- [Exercise details]: The task calls for an exact retyping of the lines from the one holding "(394.39 s to 395.39 s)" through the end of the listing, with pictures omitted and nothing added.

- [Data extract]:
++++++++++++++++++++
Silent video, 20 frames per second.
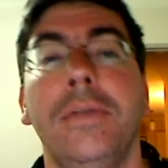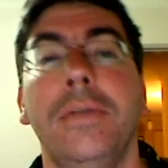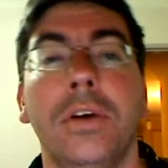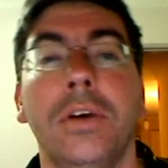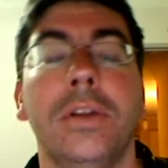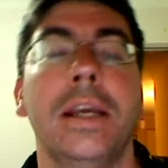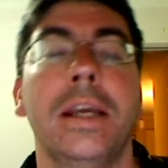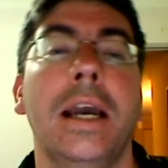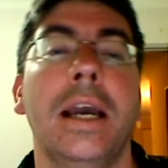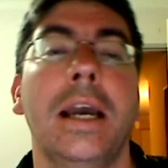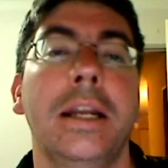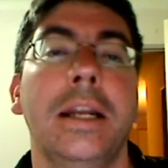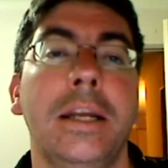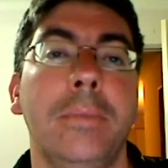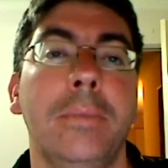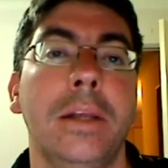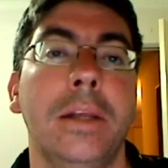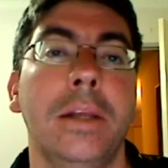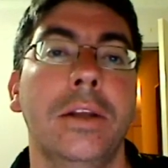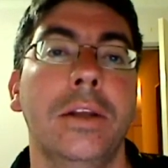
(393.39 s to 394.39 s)
if you've got the
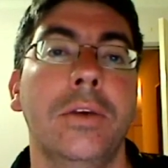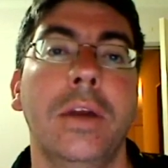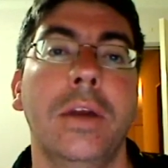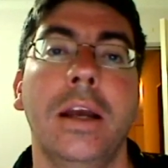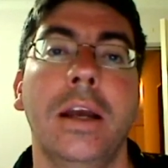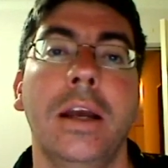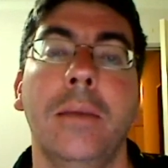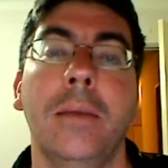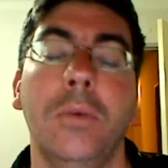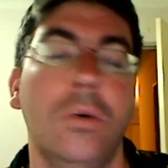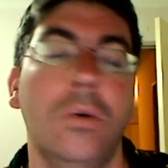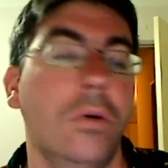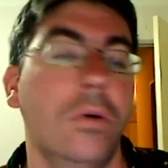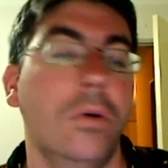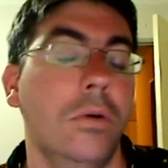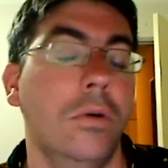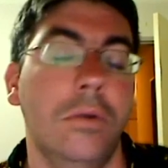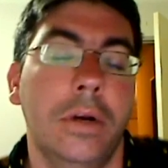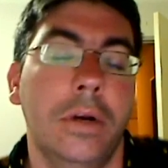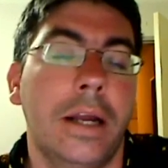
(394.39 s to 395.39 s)
18 milligram
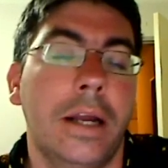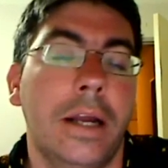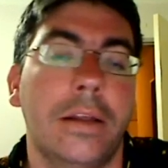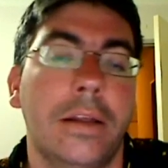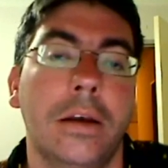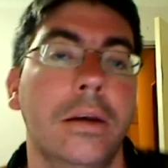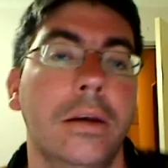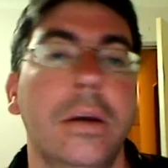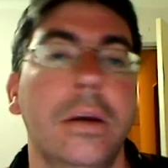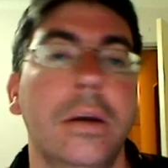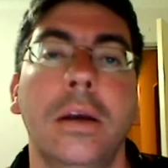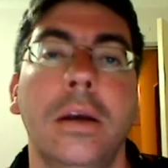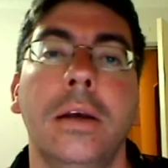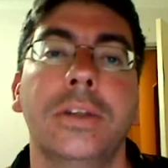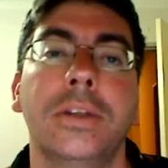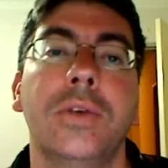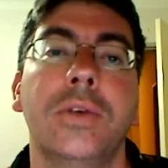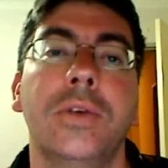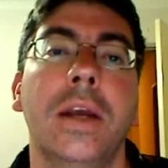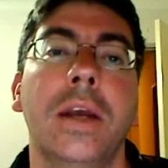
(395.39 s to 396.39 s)
or another
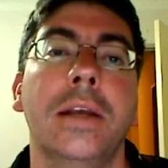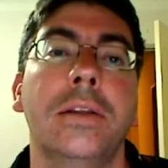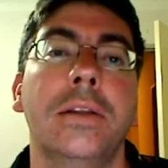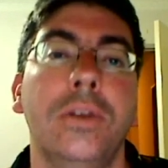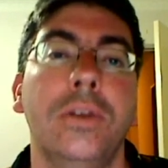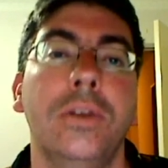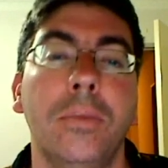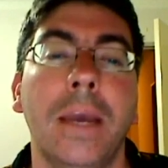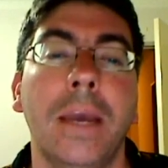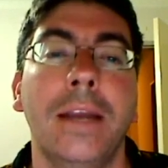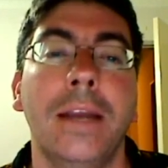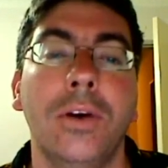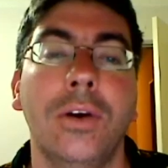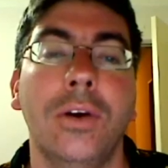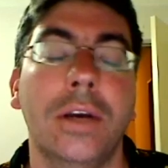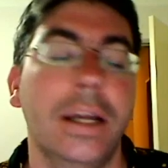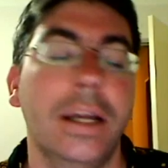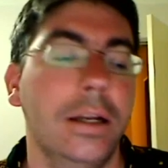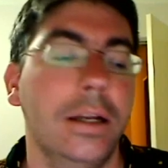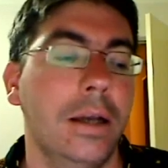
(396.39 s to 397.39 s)
strength, you may
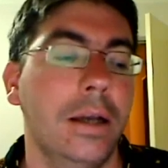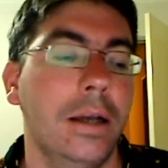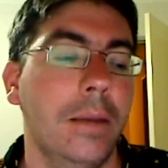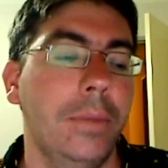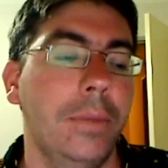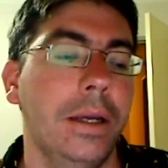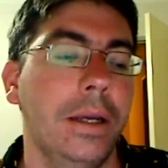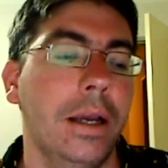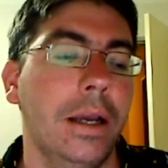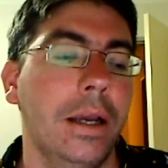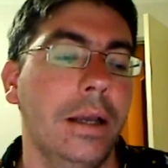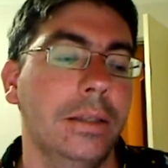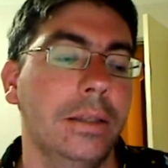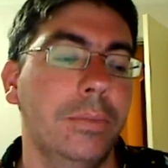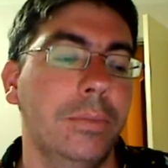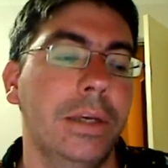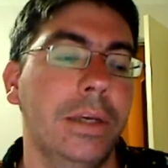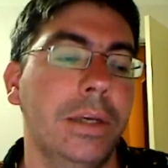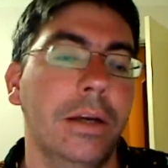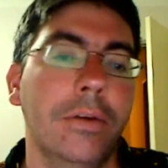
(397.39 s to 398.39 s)
not get a bit
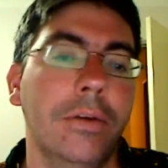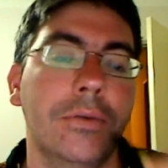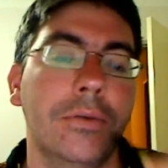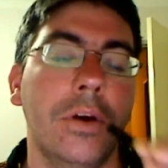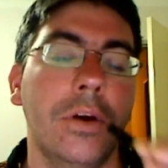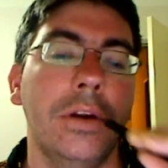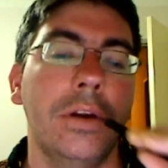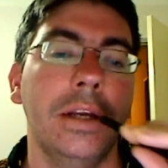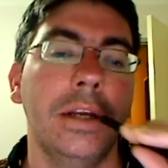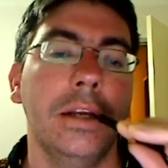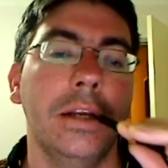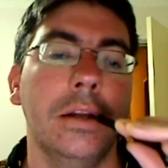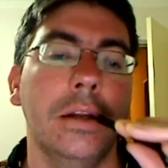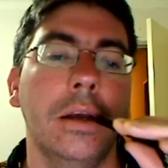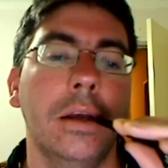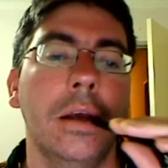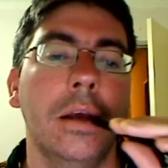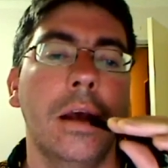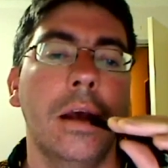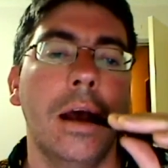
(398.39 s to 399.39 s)
as big a throat
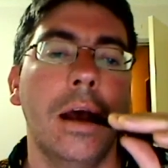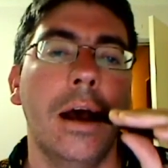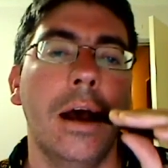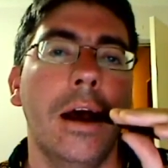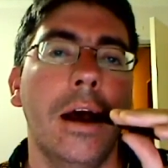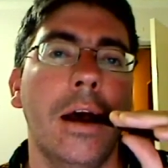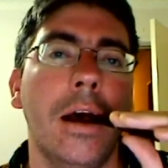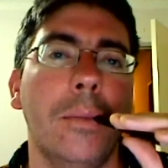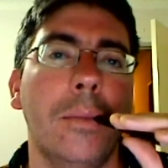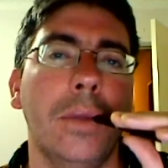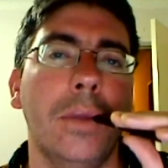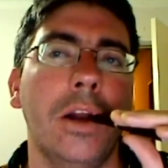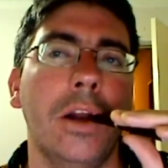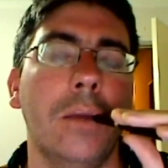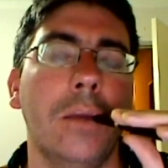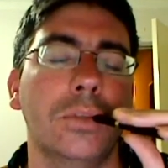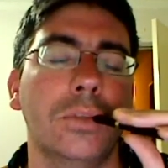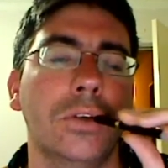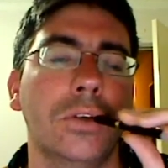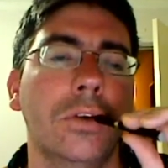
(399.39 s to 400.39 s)
hit.
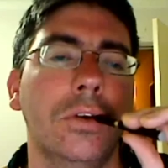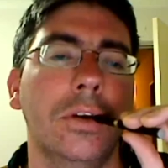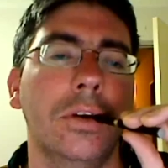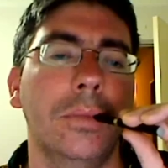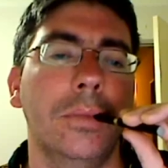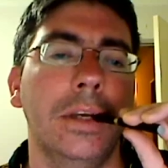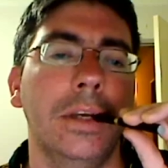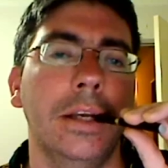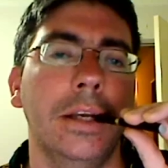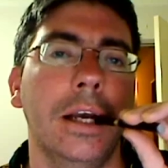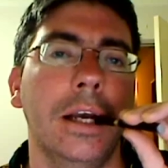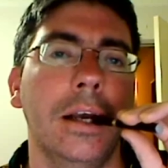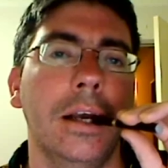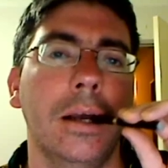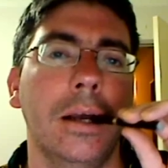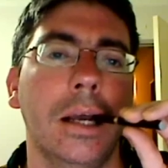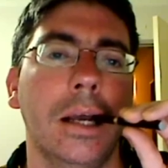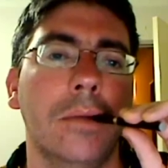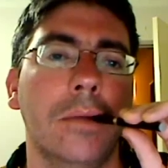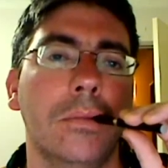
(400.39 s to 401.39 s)
But I'm sure it'll be
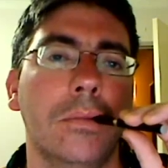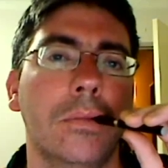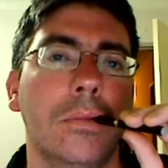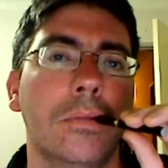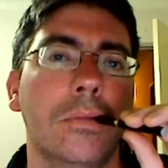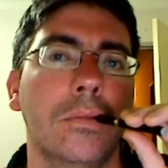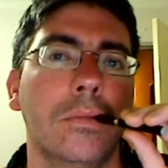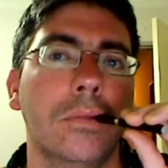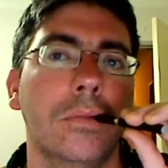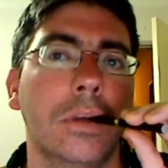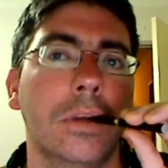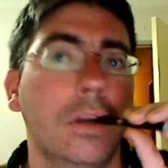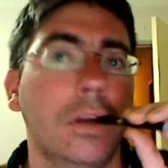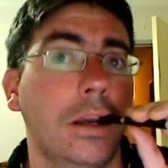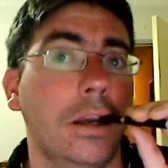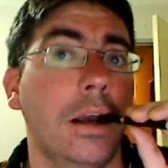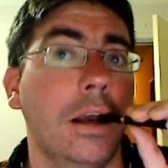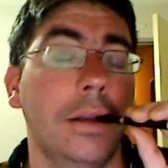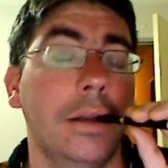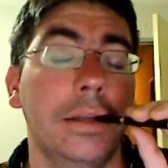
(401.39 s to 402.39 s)

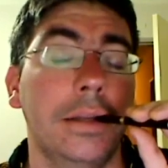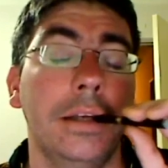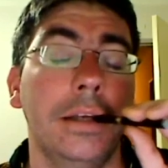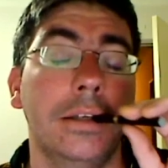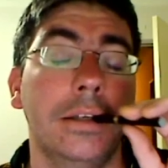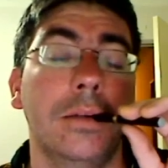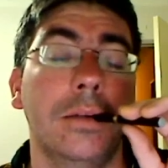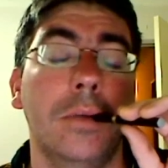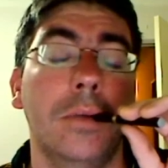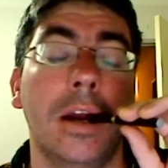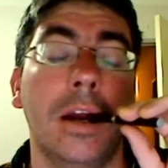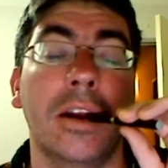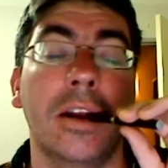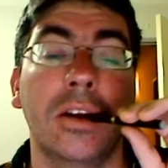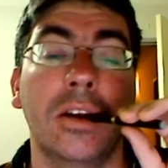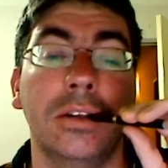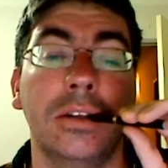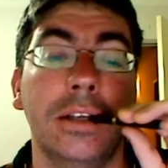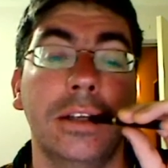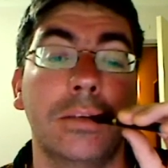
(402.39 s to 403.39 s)
a decent
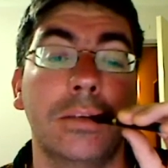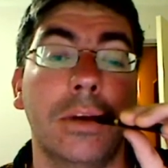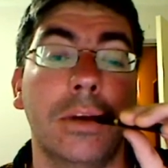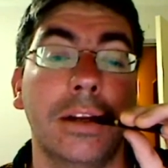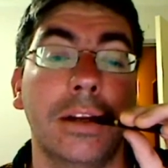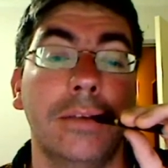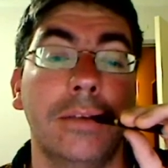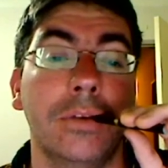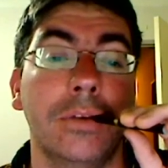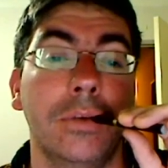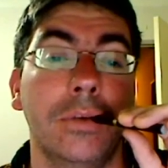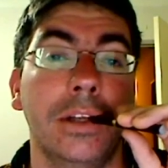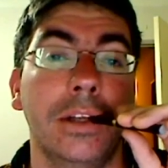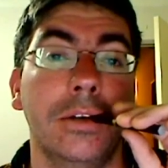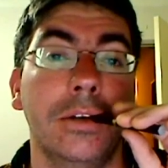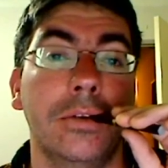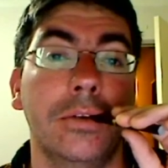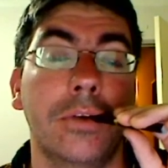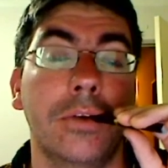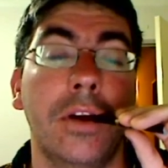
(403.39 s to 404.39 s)
one, because this one gives a
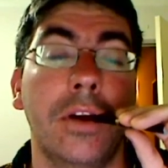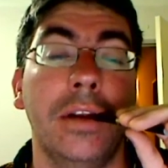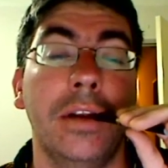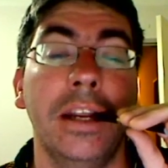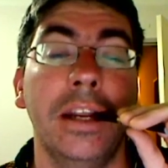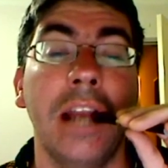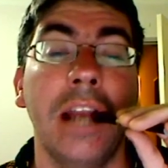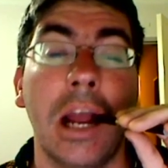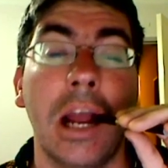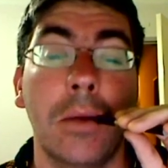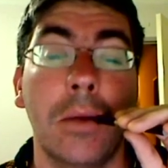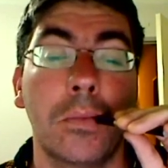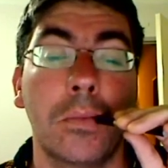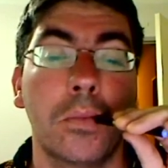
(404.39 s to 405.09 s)
really good throat hit.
++++++++++++++++++++
- [Result of the task]:
(394.39 s to 395.39 s)
18 milligram
(395.39 s to 396.39 s)
or another
(396.39 s to 397.39 s)
strength, you may
(397.39 s to 398.39 s)
not get a bit
(398.39 s to 399.39 s)
as big a throat
(399.39 s to 400.39 s)
hit.
(400.39 s to 401.39 s)
But I'm sure it'll be
(401.39 s to 402.39 s)

(402.39 s to 403.39 s)
a decent
(403.39 s to 404.39 s)
one, because this one gives a
(404.39 s to 405.09 s)
really good throat hit.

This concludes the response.